A touchdown worth more than six points

More news about: Capital | Oberlin | St. John Fisher
Wyatt Pertuset leans the ball over the goal line in front of the pilon for Capital in a game against Heidelberg. (Capital athletics photo by Spencer Dilyard)
Wyatt Pertuset is brought down short of the goal line against Heidelberg, but had already put himself in the scoring column two weeks earlier.
Capital athletics photo by Spencer Dilyard

By Adam Turer

Being a college football player is tough. It takes a special kind of physical and mental strength.

Being a 17- to 22-year-old male is tough. It takes a certain mental and emotional strength.

Football has a long history of being a masculine sport, sometimes to the detriment of those who love the game the most.
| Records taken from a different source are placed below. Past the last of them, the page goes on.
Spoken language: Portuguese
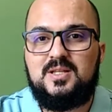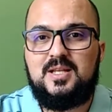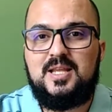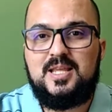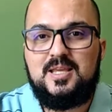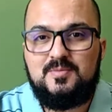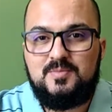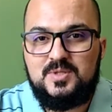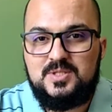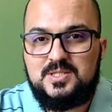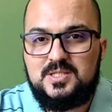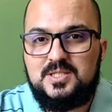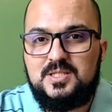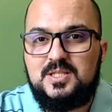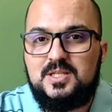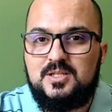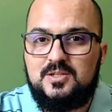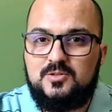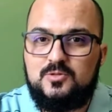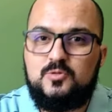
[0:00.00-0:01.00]

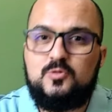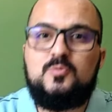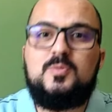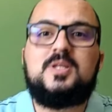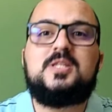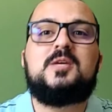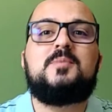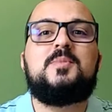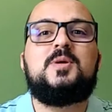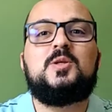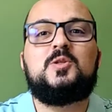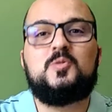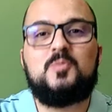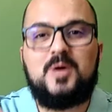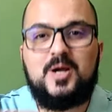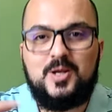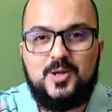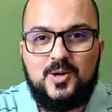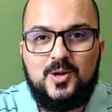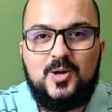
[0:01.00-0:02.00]
Lembre-se do mandamento
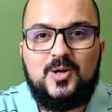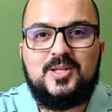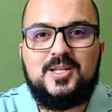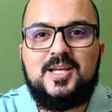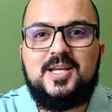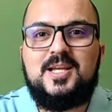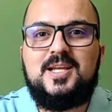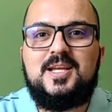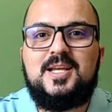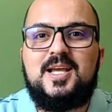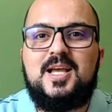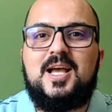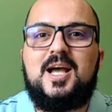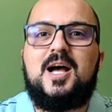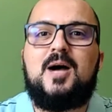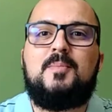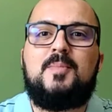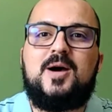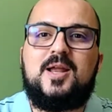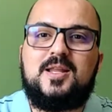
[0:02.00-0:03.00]
maior, né?
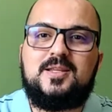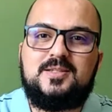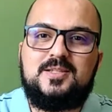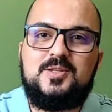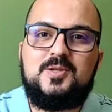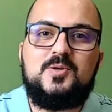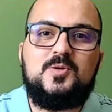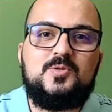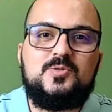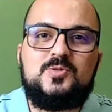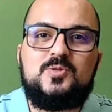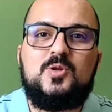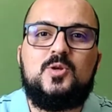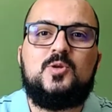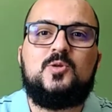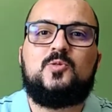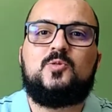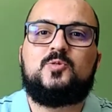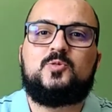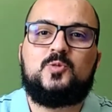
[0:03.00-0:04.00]
Amar a Deus
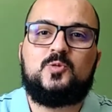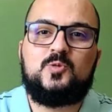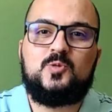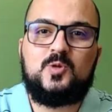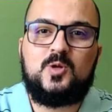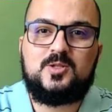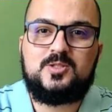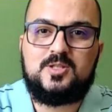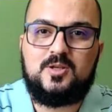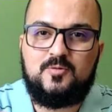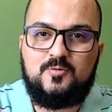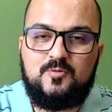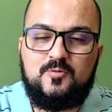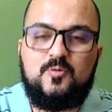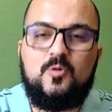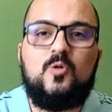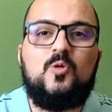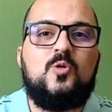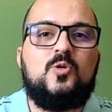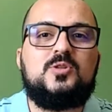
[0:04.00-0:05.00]
com toda a nossa
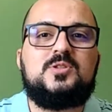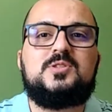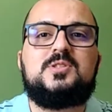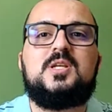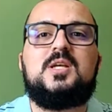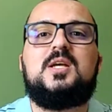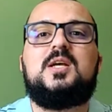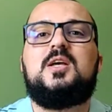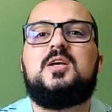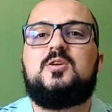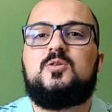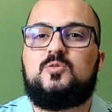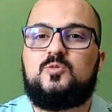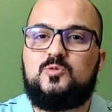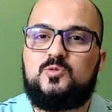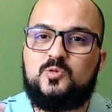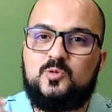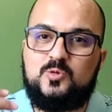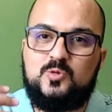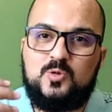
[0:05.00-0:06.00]
força,
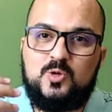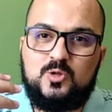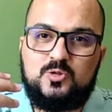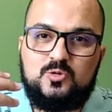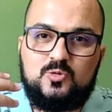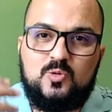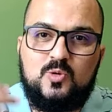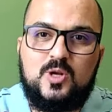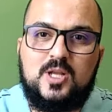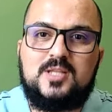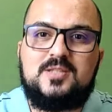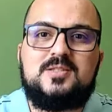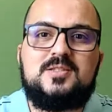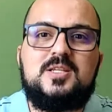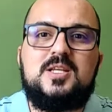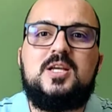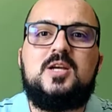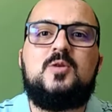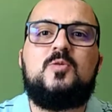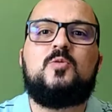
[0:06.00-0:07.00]
com todo o nosso
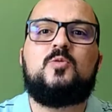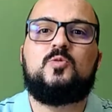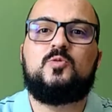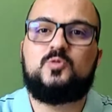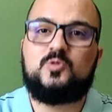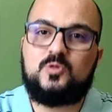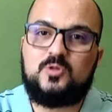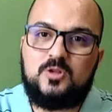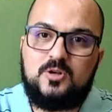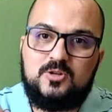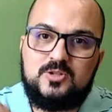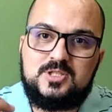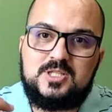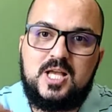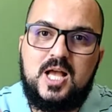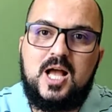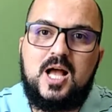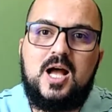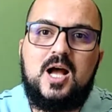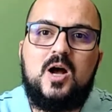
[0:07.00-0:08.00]
coração, com toda a
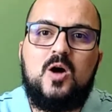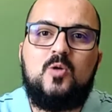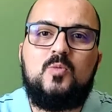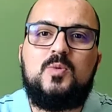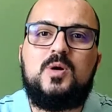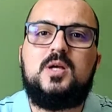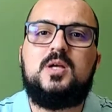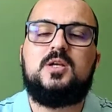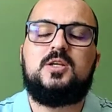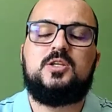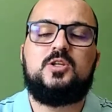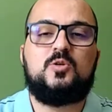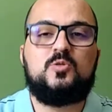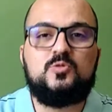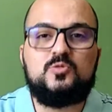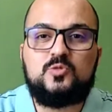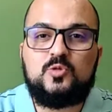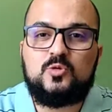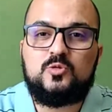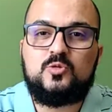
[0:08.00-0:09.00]
nossa alma e
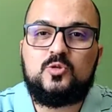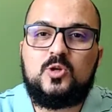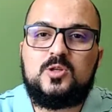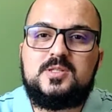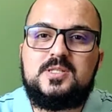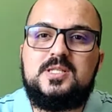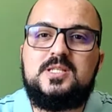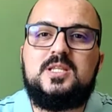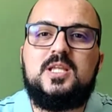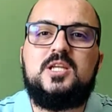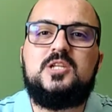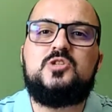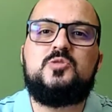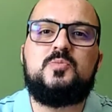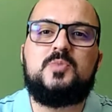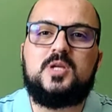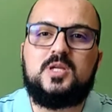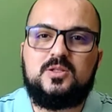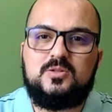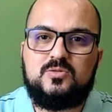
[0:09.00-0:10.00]
com todo o nosso
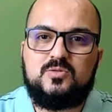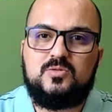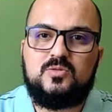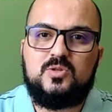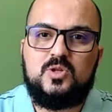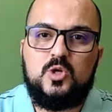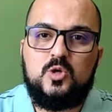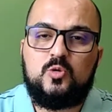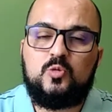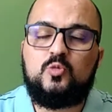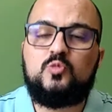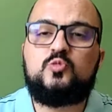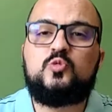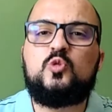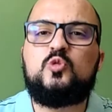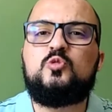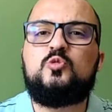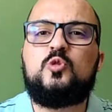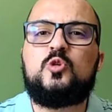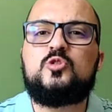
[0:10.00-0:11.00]
entendimento. Com
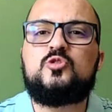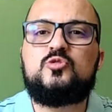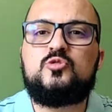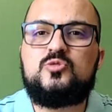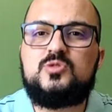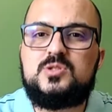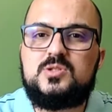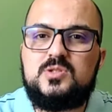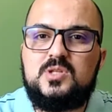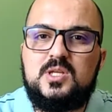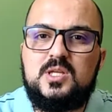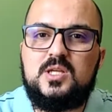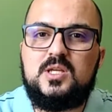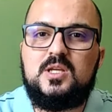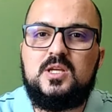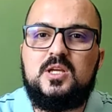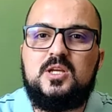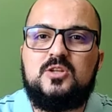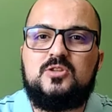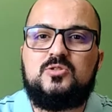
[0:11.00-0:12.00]
todo o nosso
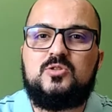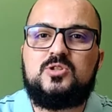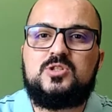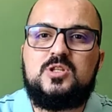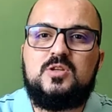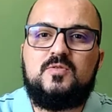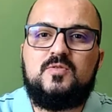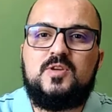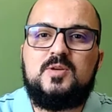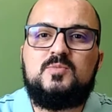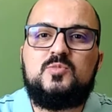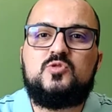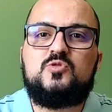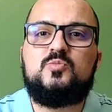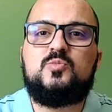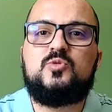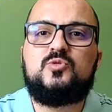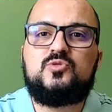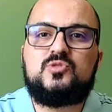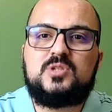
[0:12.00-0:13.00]
ser, nós
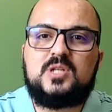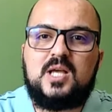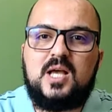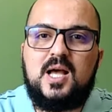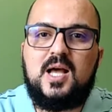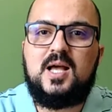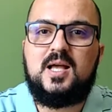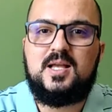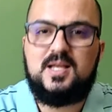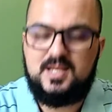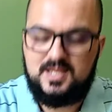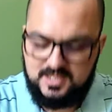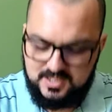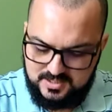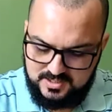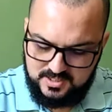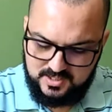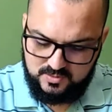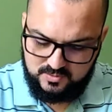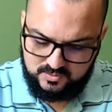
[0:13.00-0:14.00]
devemos buscar
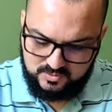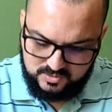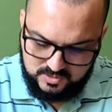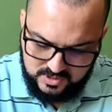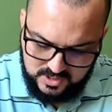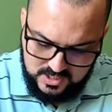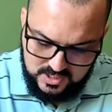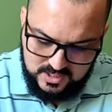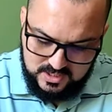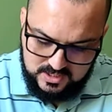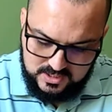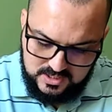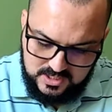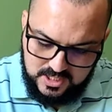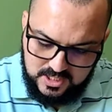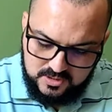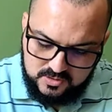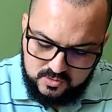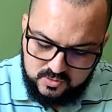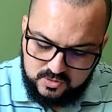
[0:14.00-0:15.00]
a Deus.
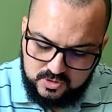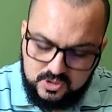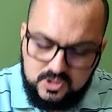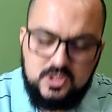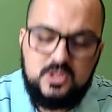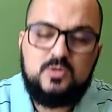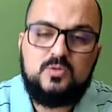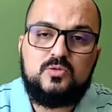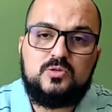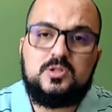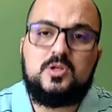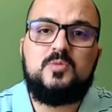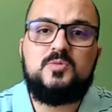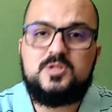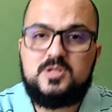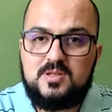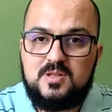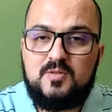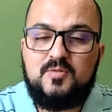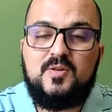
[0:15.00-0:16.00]
E é isso que o
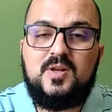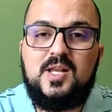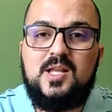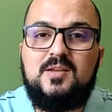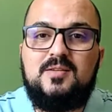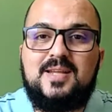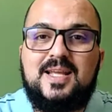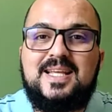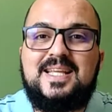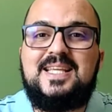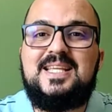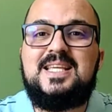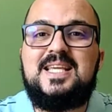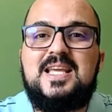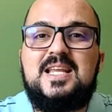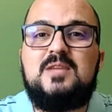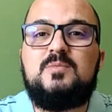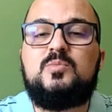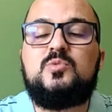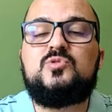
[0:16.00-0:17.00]
salmista está falando, né?
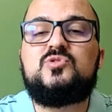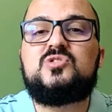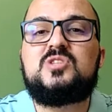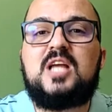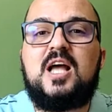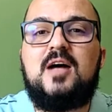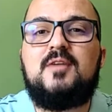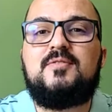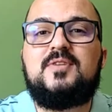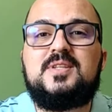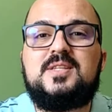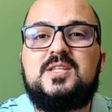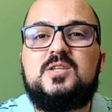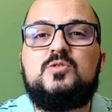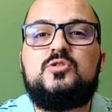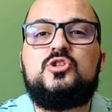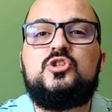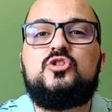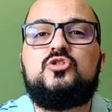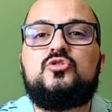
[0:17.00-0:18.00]
Que ele buscava a
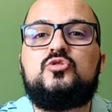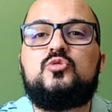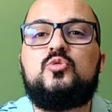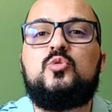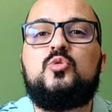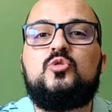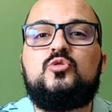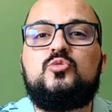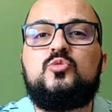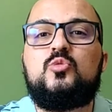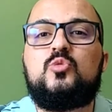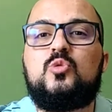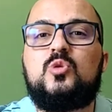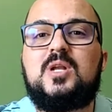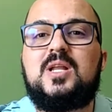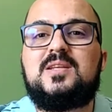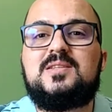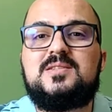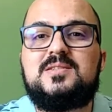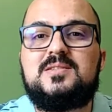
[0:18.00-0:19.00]
Deus de todo o
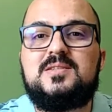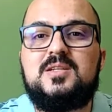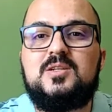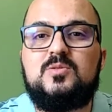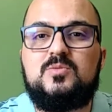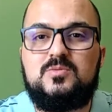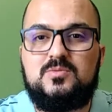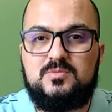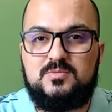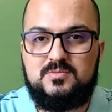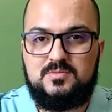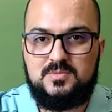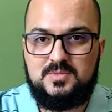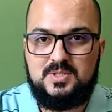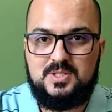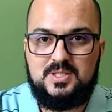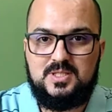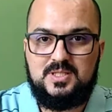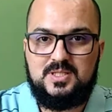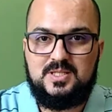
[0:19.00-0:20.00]
coração.
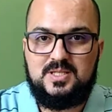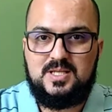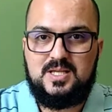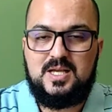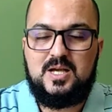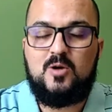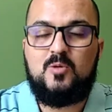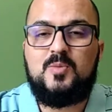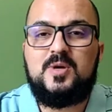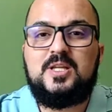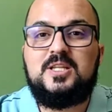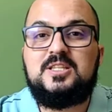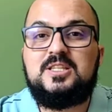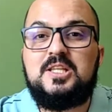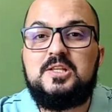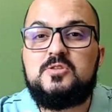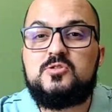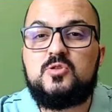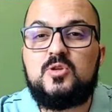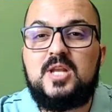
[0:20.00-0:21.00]
Há uma
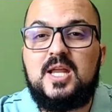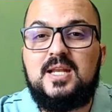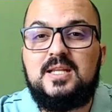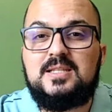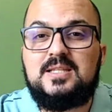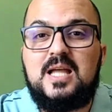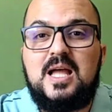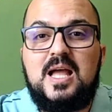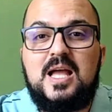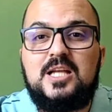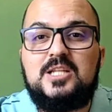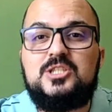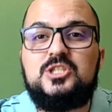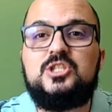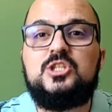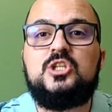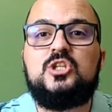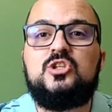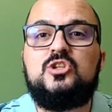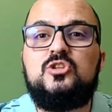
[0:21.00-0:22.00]

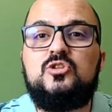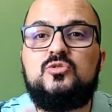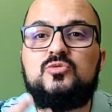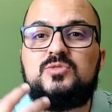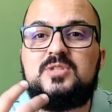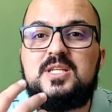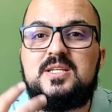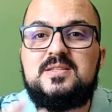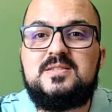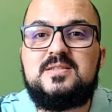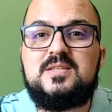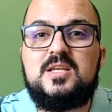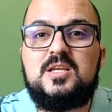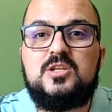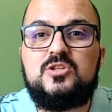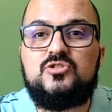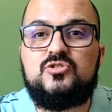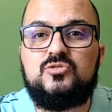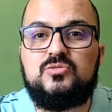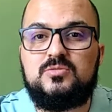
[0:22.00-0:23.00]
intencionalidade e um
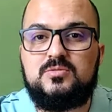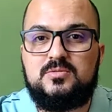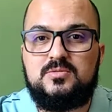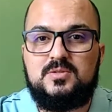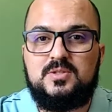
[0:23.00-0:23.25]
desejo.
Nearly every single player who has stepped onto a football field has played through some kind of pain. Often, that pain is physical and manifests itself in the form of a nagging muscle strain from running or an aching shoulder or forearm from contributing to a collision. Just about every football player has kept an injury to himself, rather than reporting it to his coaches or training staff.

But there are other challenges that players often internalize that have nothing to do with physical pain. The current generation of college football players is doing its part to effect change, remove stigmas, and ensure that the masculinity surrounding football is healthier than ever before.

With 36 seconds to play in the first quarter of the 2018 season opener, Wyatt Pertuset caught a 37-yard touchdown pass from Thomas Wibbeler. The score gave the Crusaders a 13-12 lead over Mount St. Joseph. The score meant so much more to so many.

With that play, Pertuset achieved his goal to be the first openly gay college football player to score a touchdown.

Wyatt Pertuset celebrates on the sidelines with a Capital teammate during the team's game at Marietta. (Capital athletics photo by Jamie Gaffney)
Acceptance has never been a problem for Wyatt Pertuset with his Capital football teammates. 
Capital athletics photo by Jamie Gaffney

“I think it was a big moment for everyone. Just the fact that it was his first touchdown in his career is the first thing that popped into my head,” said Wibbeler. “The fact that he’s the first gay receiver is something to be proud about. The team celebrated Wyatt for who he is and for scoring his first touchdown.”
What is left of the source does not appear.